BFI and Bafta’s guidelines need industry buy-in to effect change
Even the most hardened cynic will struggle to deny that the dialogue around the treatment of women in film and television has irrevocably changed in the past four months.
This transformation is palpable. It’s in the jokes we don’t tell any more, the new-found confidence to dig deep and speak up, and the belief that someone – indeed, many people – might just have your back if, and when, you decide ‘enough is enough’.
The BFI and Bafta’s set of principles and guidance is a first step for an industry showing us that it has our back, too.
It would be a mistake to think of it as a static, finished document – the definitive solution to our problems around bullying and harassment. Rather, consider it a working framework that will evolve to mirror the changing needs of the screen industries.
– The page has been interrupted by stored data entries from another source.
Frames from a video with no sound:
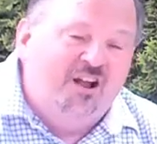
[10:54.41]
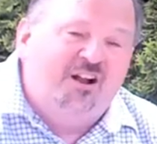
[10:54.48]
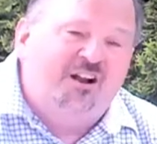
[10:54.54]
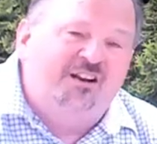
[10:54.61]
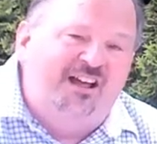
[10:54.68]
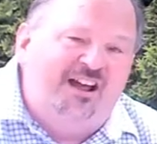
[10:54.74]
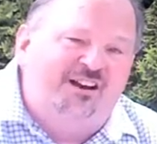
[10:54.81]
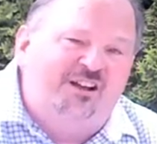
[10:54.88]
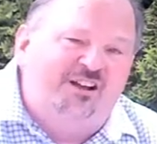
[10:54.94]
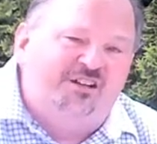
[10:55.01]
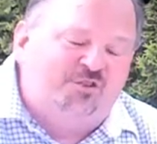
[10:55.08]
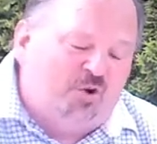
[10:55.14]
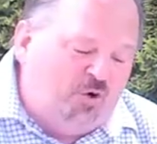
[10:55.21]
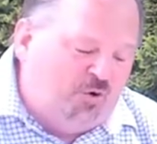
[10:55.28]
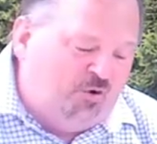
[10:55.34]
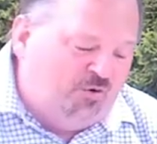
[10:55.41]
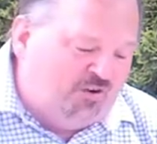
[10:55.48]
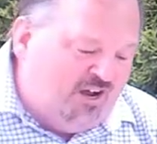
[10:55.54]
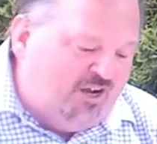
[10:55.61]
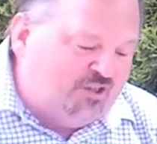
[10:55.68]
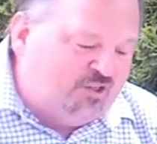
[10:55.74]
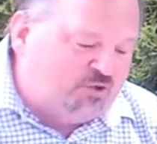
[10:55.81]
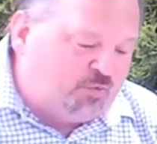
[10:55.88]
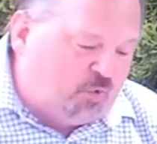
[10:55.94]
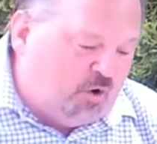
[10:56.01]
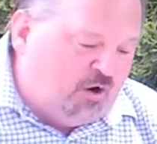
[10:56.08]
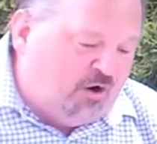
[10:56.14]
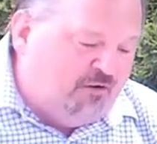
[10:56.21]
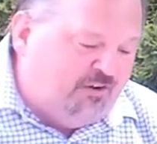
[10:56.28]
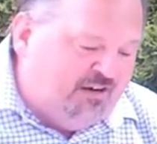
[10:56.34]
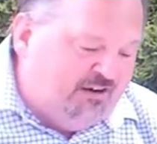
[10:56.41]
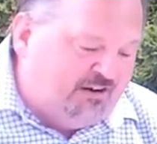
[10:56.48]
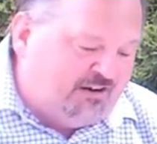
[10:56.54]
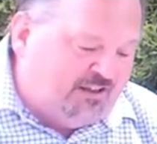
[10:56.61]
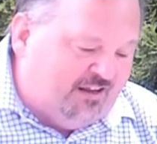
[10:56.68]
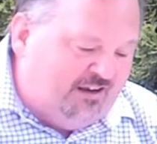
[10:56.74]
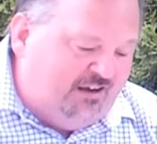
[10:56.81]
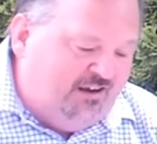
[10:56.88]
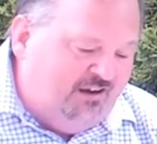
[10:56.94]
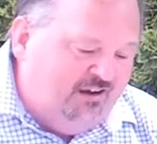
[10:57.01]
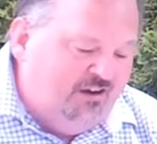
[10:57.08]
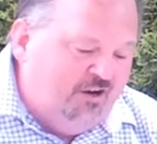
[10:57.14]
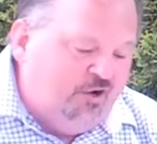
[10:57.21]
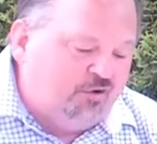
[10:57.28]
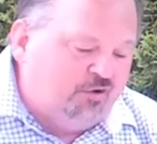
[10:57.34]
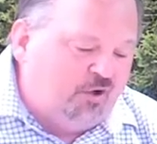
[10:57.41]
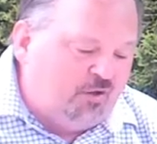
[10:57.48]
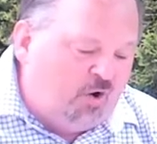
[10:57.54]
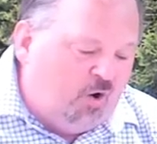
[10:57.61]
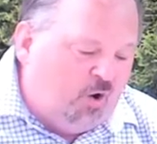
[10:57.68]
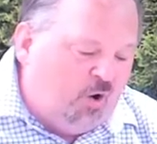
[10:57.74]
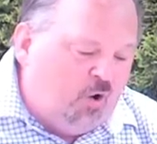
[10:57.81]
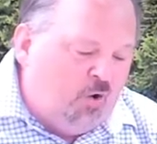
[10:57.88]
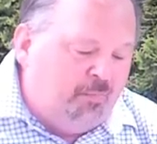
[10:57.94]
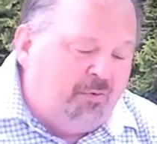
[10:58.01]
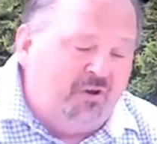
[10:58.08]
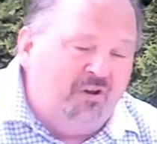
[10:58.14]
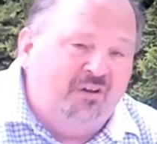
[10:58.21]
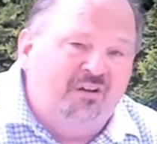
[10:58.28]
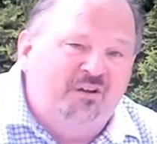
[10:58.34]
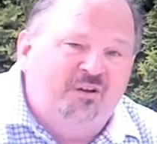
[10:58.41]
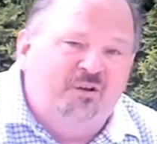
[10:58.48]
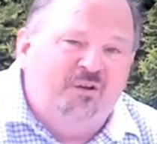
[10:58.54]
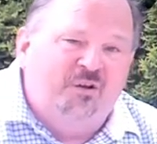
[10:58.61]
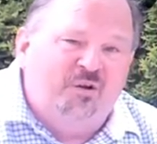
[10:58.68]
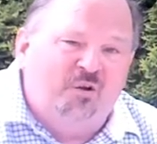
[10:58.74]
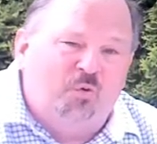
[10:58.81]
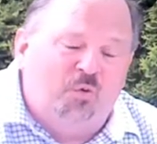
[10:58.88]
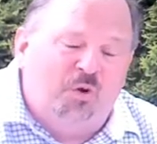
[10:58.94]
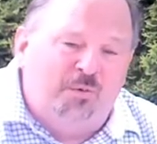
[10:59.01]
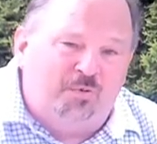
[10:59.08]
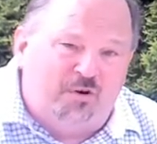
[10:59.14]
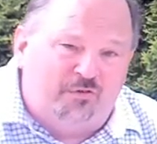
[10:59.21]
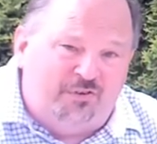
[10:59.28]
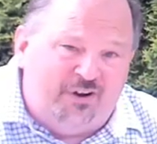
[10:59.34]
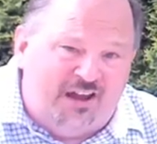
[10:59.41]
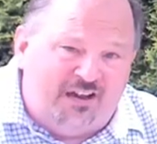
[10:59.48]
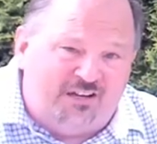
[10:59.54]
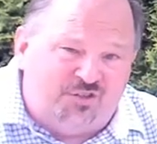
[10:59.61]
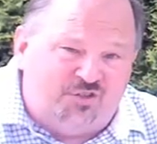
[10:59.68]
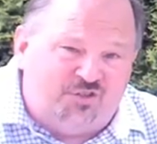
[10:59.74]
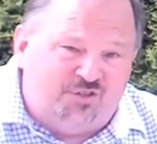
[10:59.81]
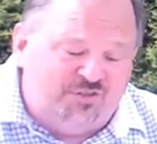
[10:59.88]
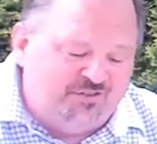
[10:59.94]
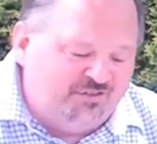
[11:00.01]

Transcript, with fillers: Let us hold on swervingly to the hope we profess,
“This set of principles will need wide-ranging support from broadcasters and indies if they are to have the impact we need them to”
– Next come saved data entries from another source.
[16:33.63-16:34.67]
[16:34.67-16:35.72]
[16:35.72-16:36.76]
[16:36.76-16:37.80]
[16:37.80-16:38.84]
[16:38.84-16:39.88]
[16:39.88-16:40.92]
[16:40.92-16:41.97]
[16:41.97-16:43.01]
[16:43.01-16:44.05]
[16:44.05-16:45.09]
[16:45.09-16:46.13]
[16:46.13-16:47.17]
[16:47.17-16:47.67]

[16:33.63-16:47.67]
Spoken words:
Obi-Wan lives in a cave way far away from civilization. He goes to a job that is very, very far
However, for these principles to effect even a modicum of change, they need to be rigorously enforced. A manifesto is little more than a list without the necessary buy-in and, as such, these principles – regardless of how well-intentioned – will need wide-ranging support from broadcasters and indies if they are going to have the impact we all need them to.
This can happen in several ways, but one of the most important is ensuring that they are written into employment contracts, so that if someone breaks these guidelines, they are effectively breaking their contract.
Furthermore, if an indie is seeking a commission from a broadcaster, why not allow the principles to inform the conditions of the working agreement? Or why not go even further and have them enshrined as part of the terms of trade?
Ultimately, the principles will do nothing unless we make them work for us – but it’s going to take everyone getting behind them to achieve that.
What is heartening is that another major piece to this puzzle is taking shape: Time’s Up UK. It would be easy to chalk up this movement to celebrities paying lip service to ‘the cause’ but, in fact, the barely two-month-old Time’s Up campaign in the US has raised around $20m (£14.4m) for its legal defence fund.
With plans now under way to launch a similar fund here, perhaps Time’s Up UK – bolstered by the star power of its celebrity feminists – is exactly what the British screen industries will need to ensure that the set of principles is enforced, and that the workforce receives the necessary upskilling to deal with bullying and harassment on and off set.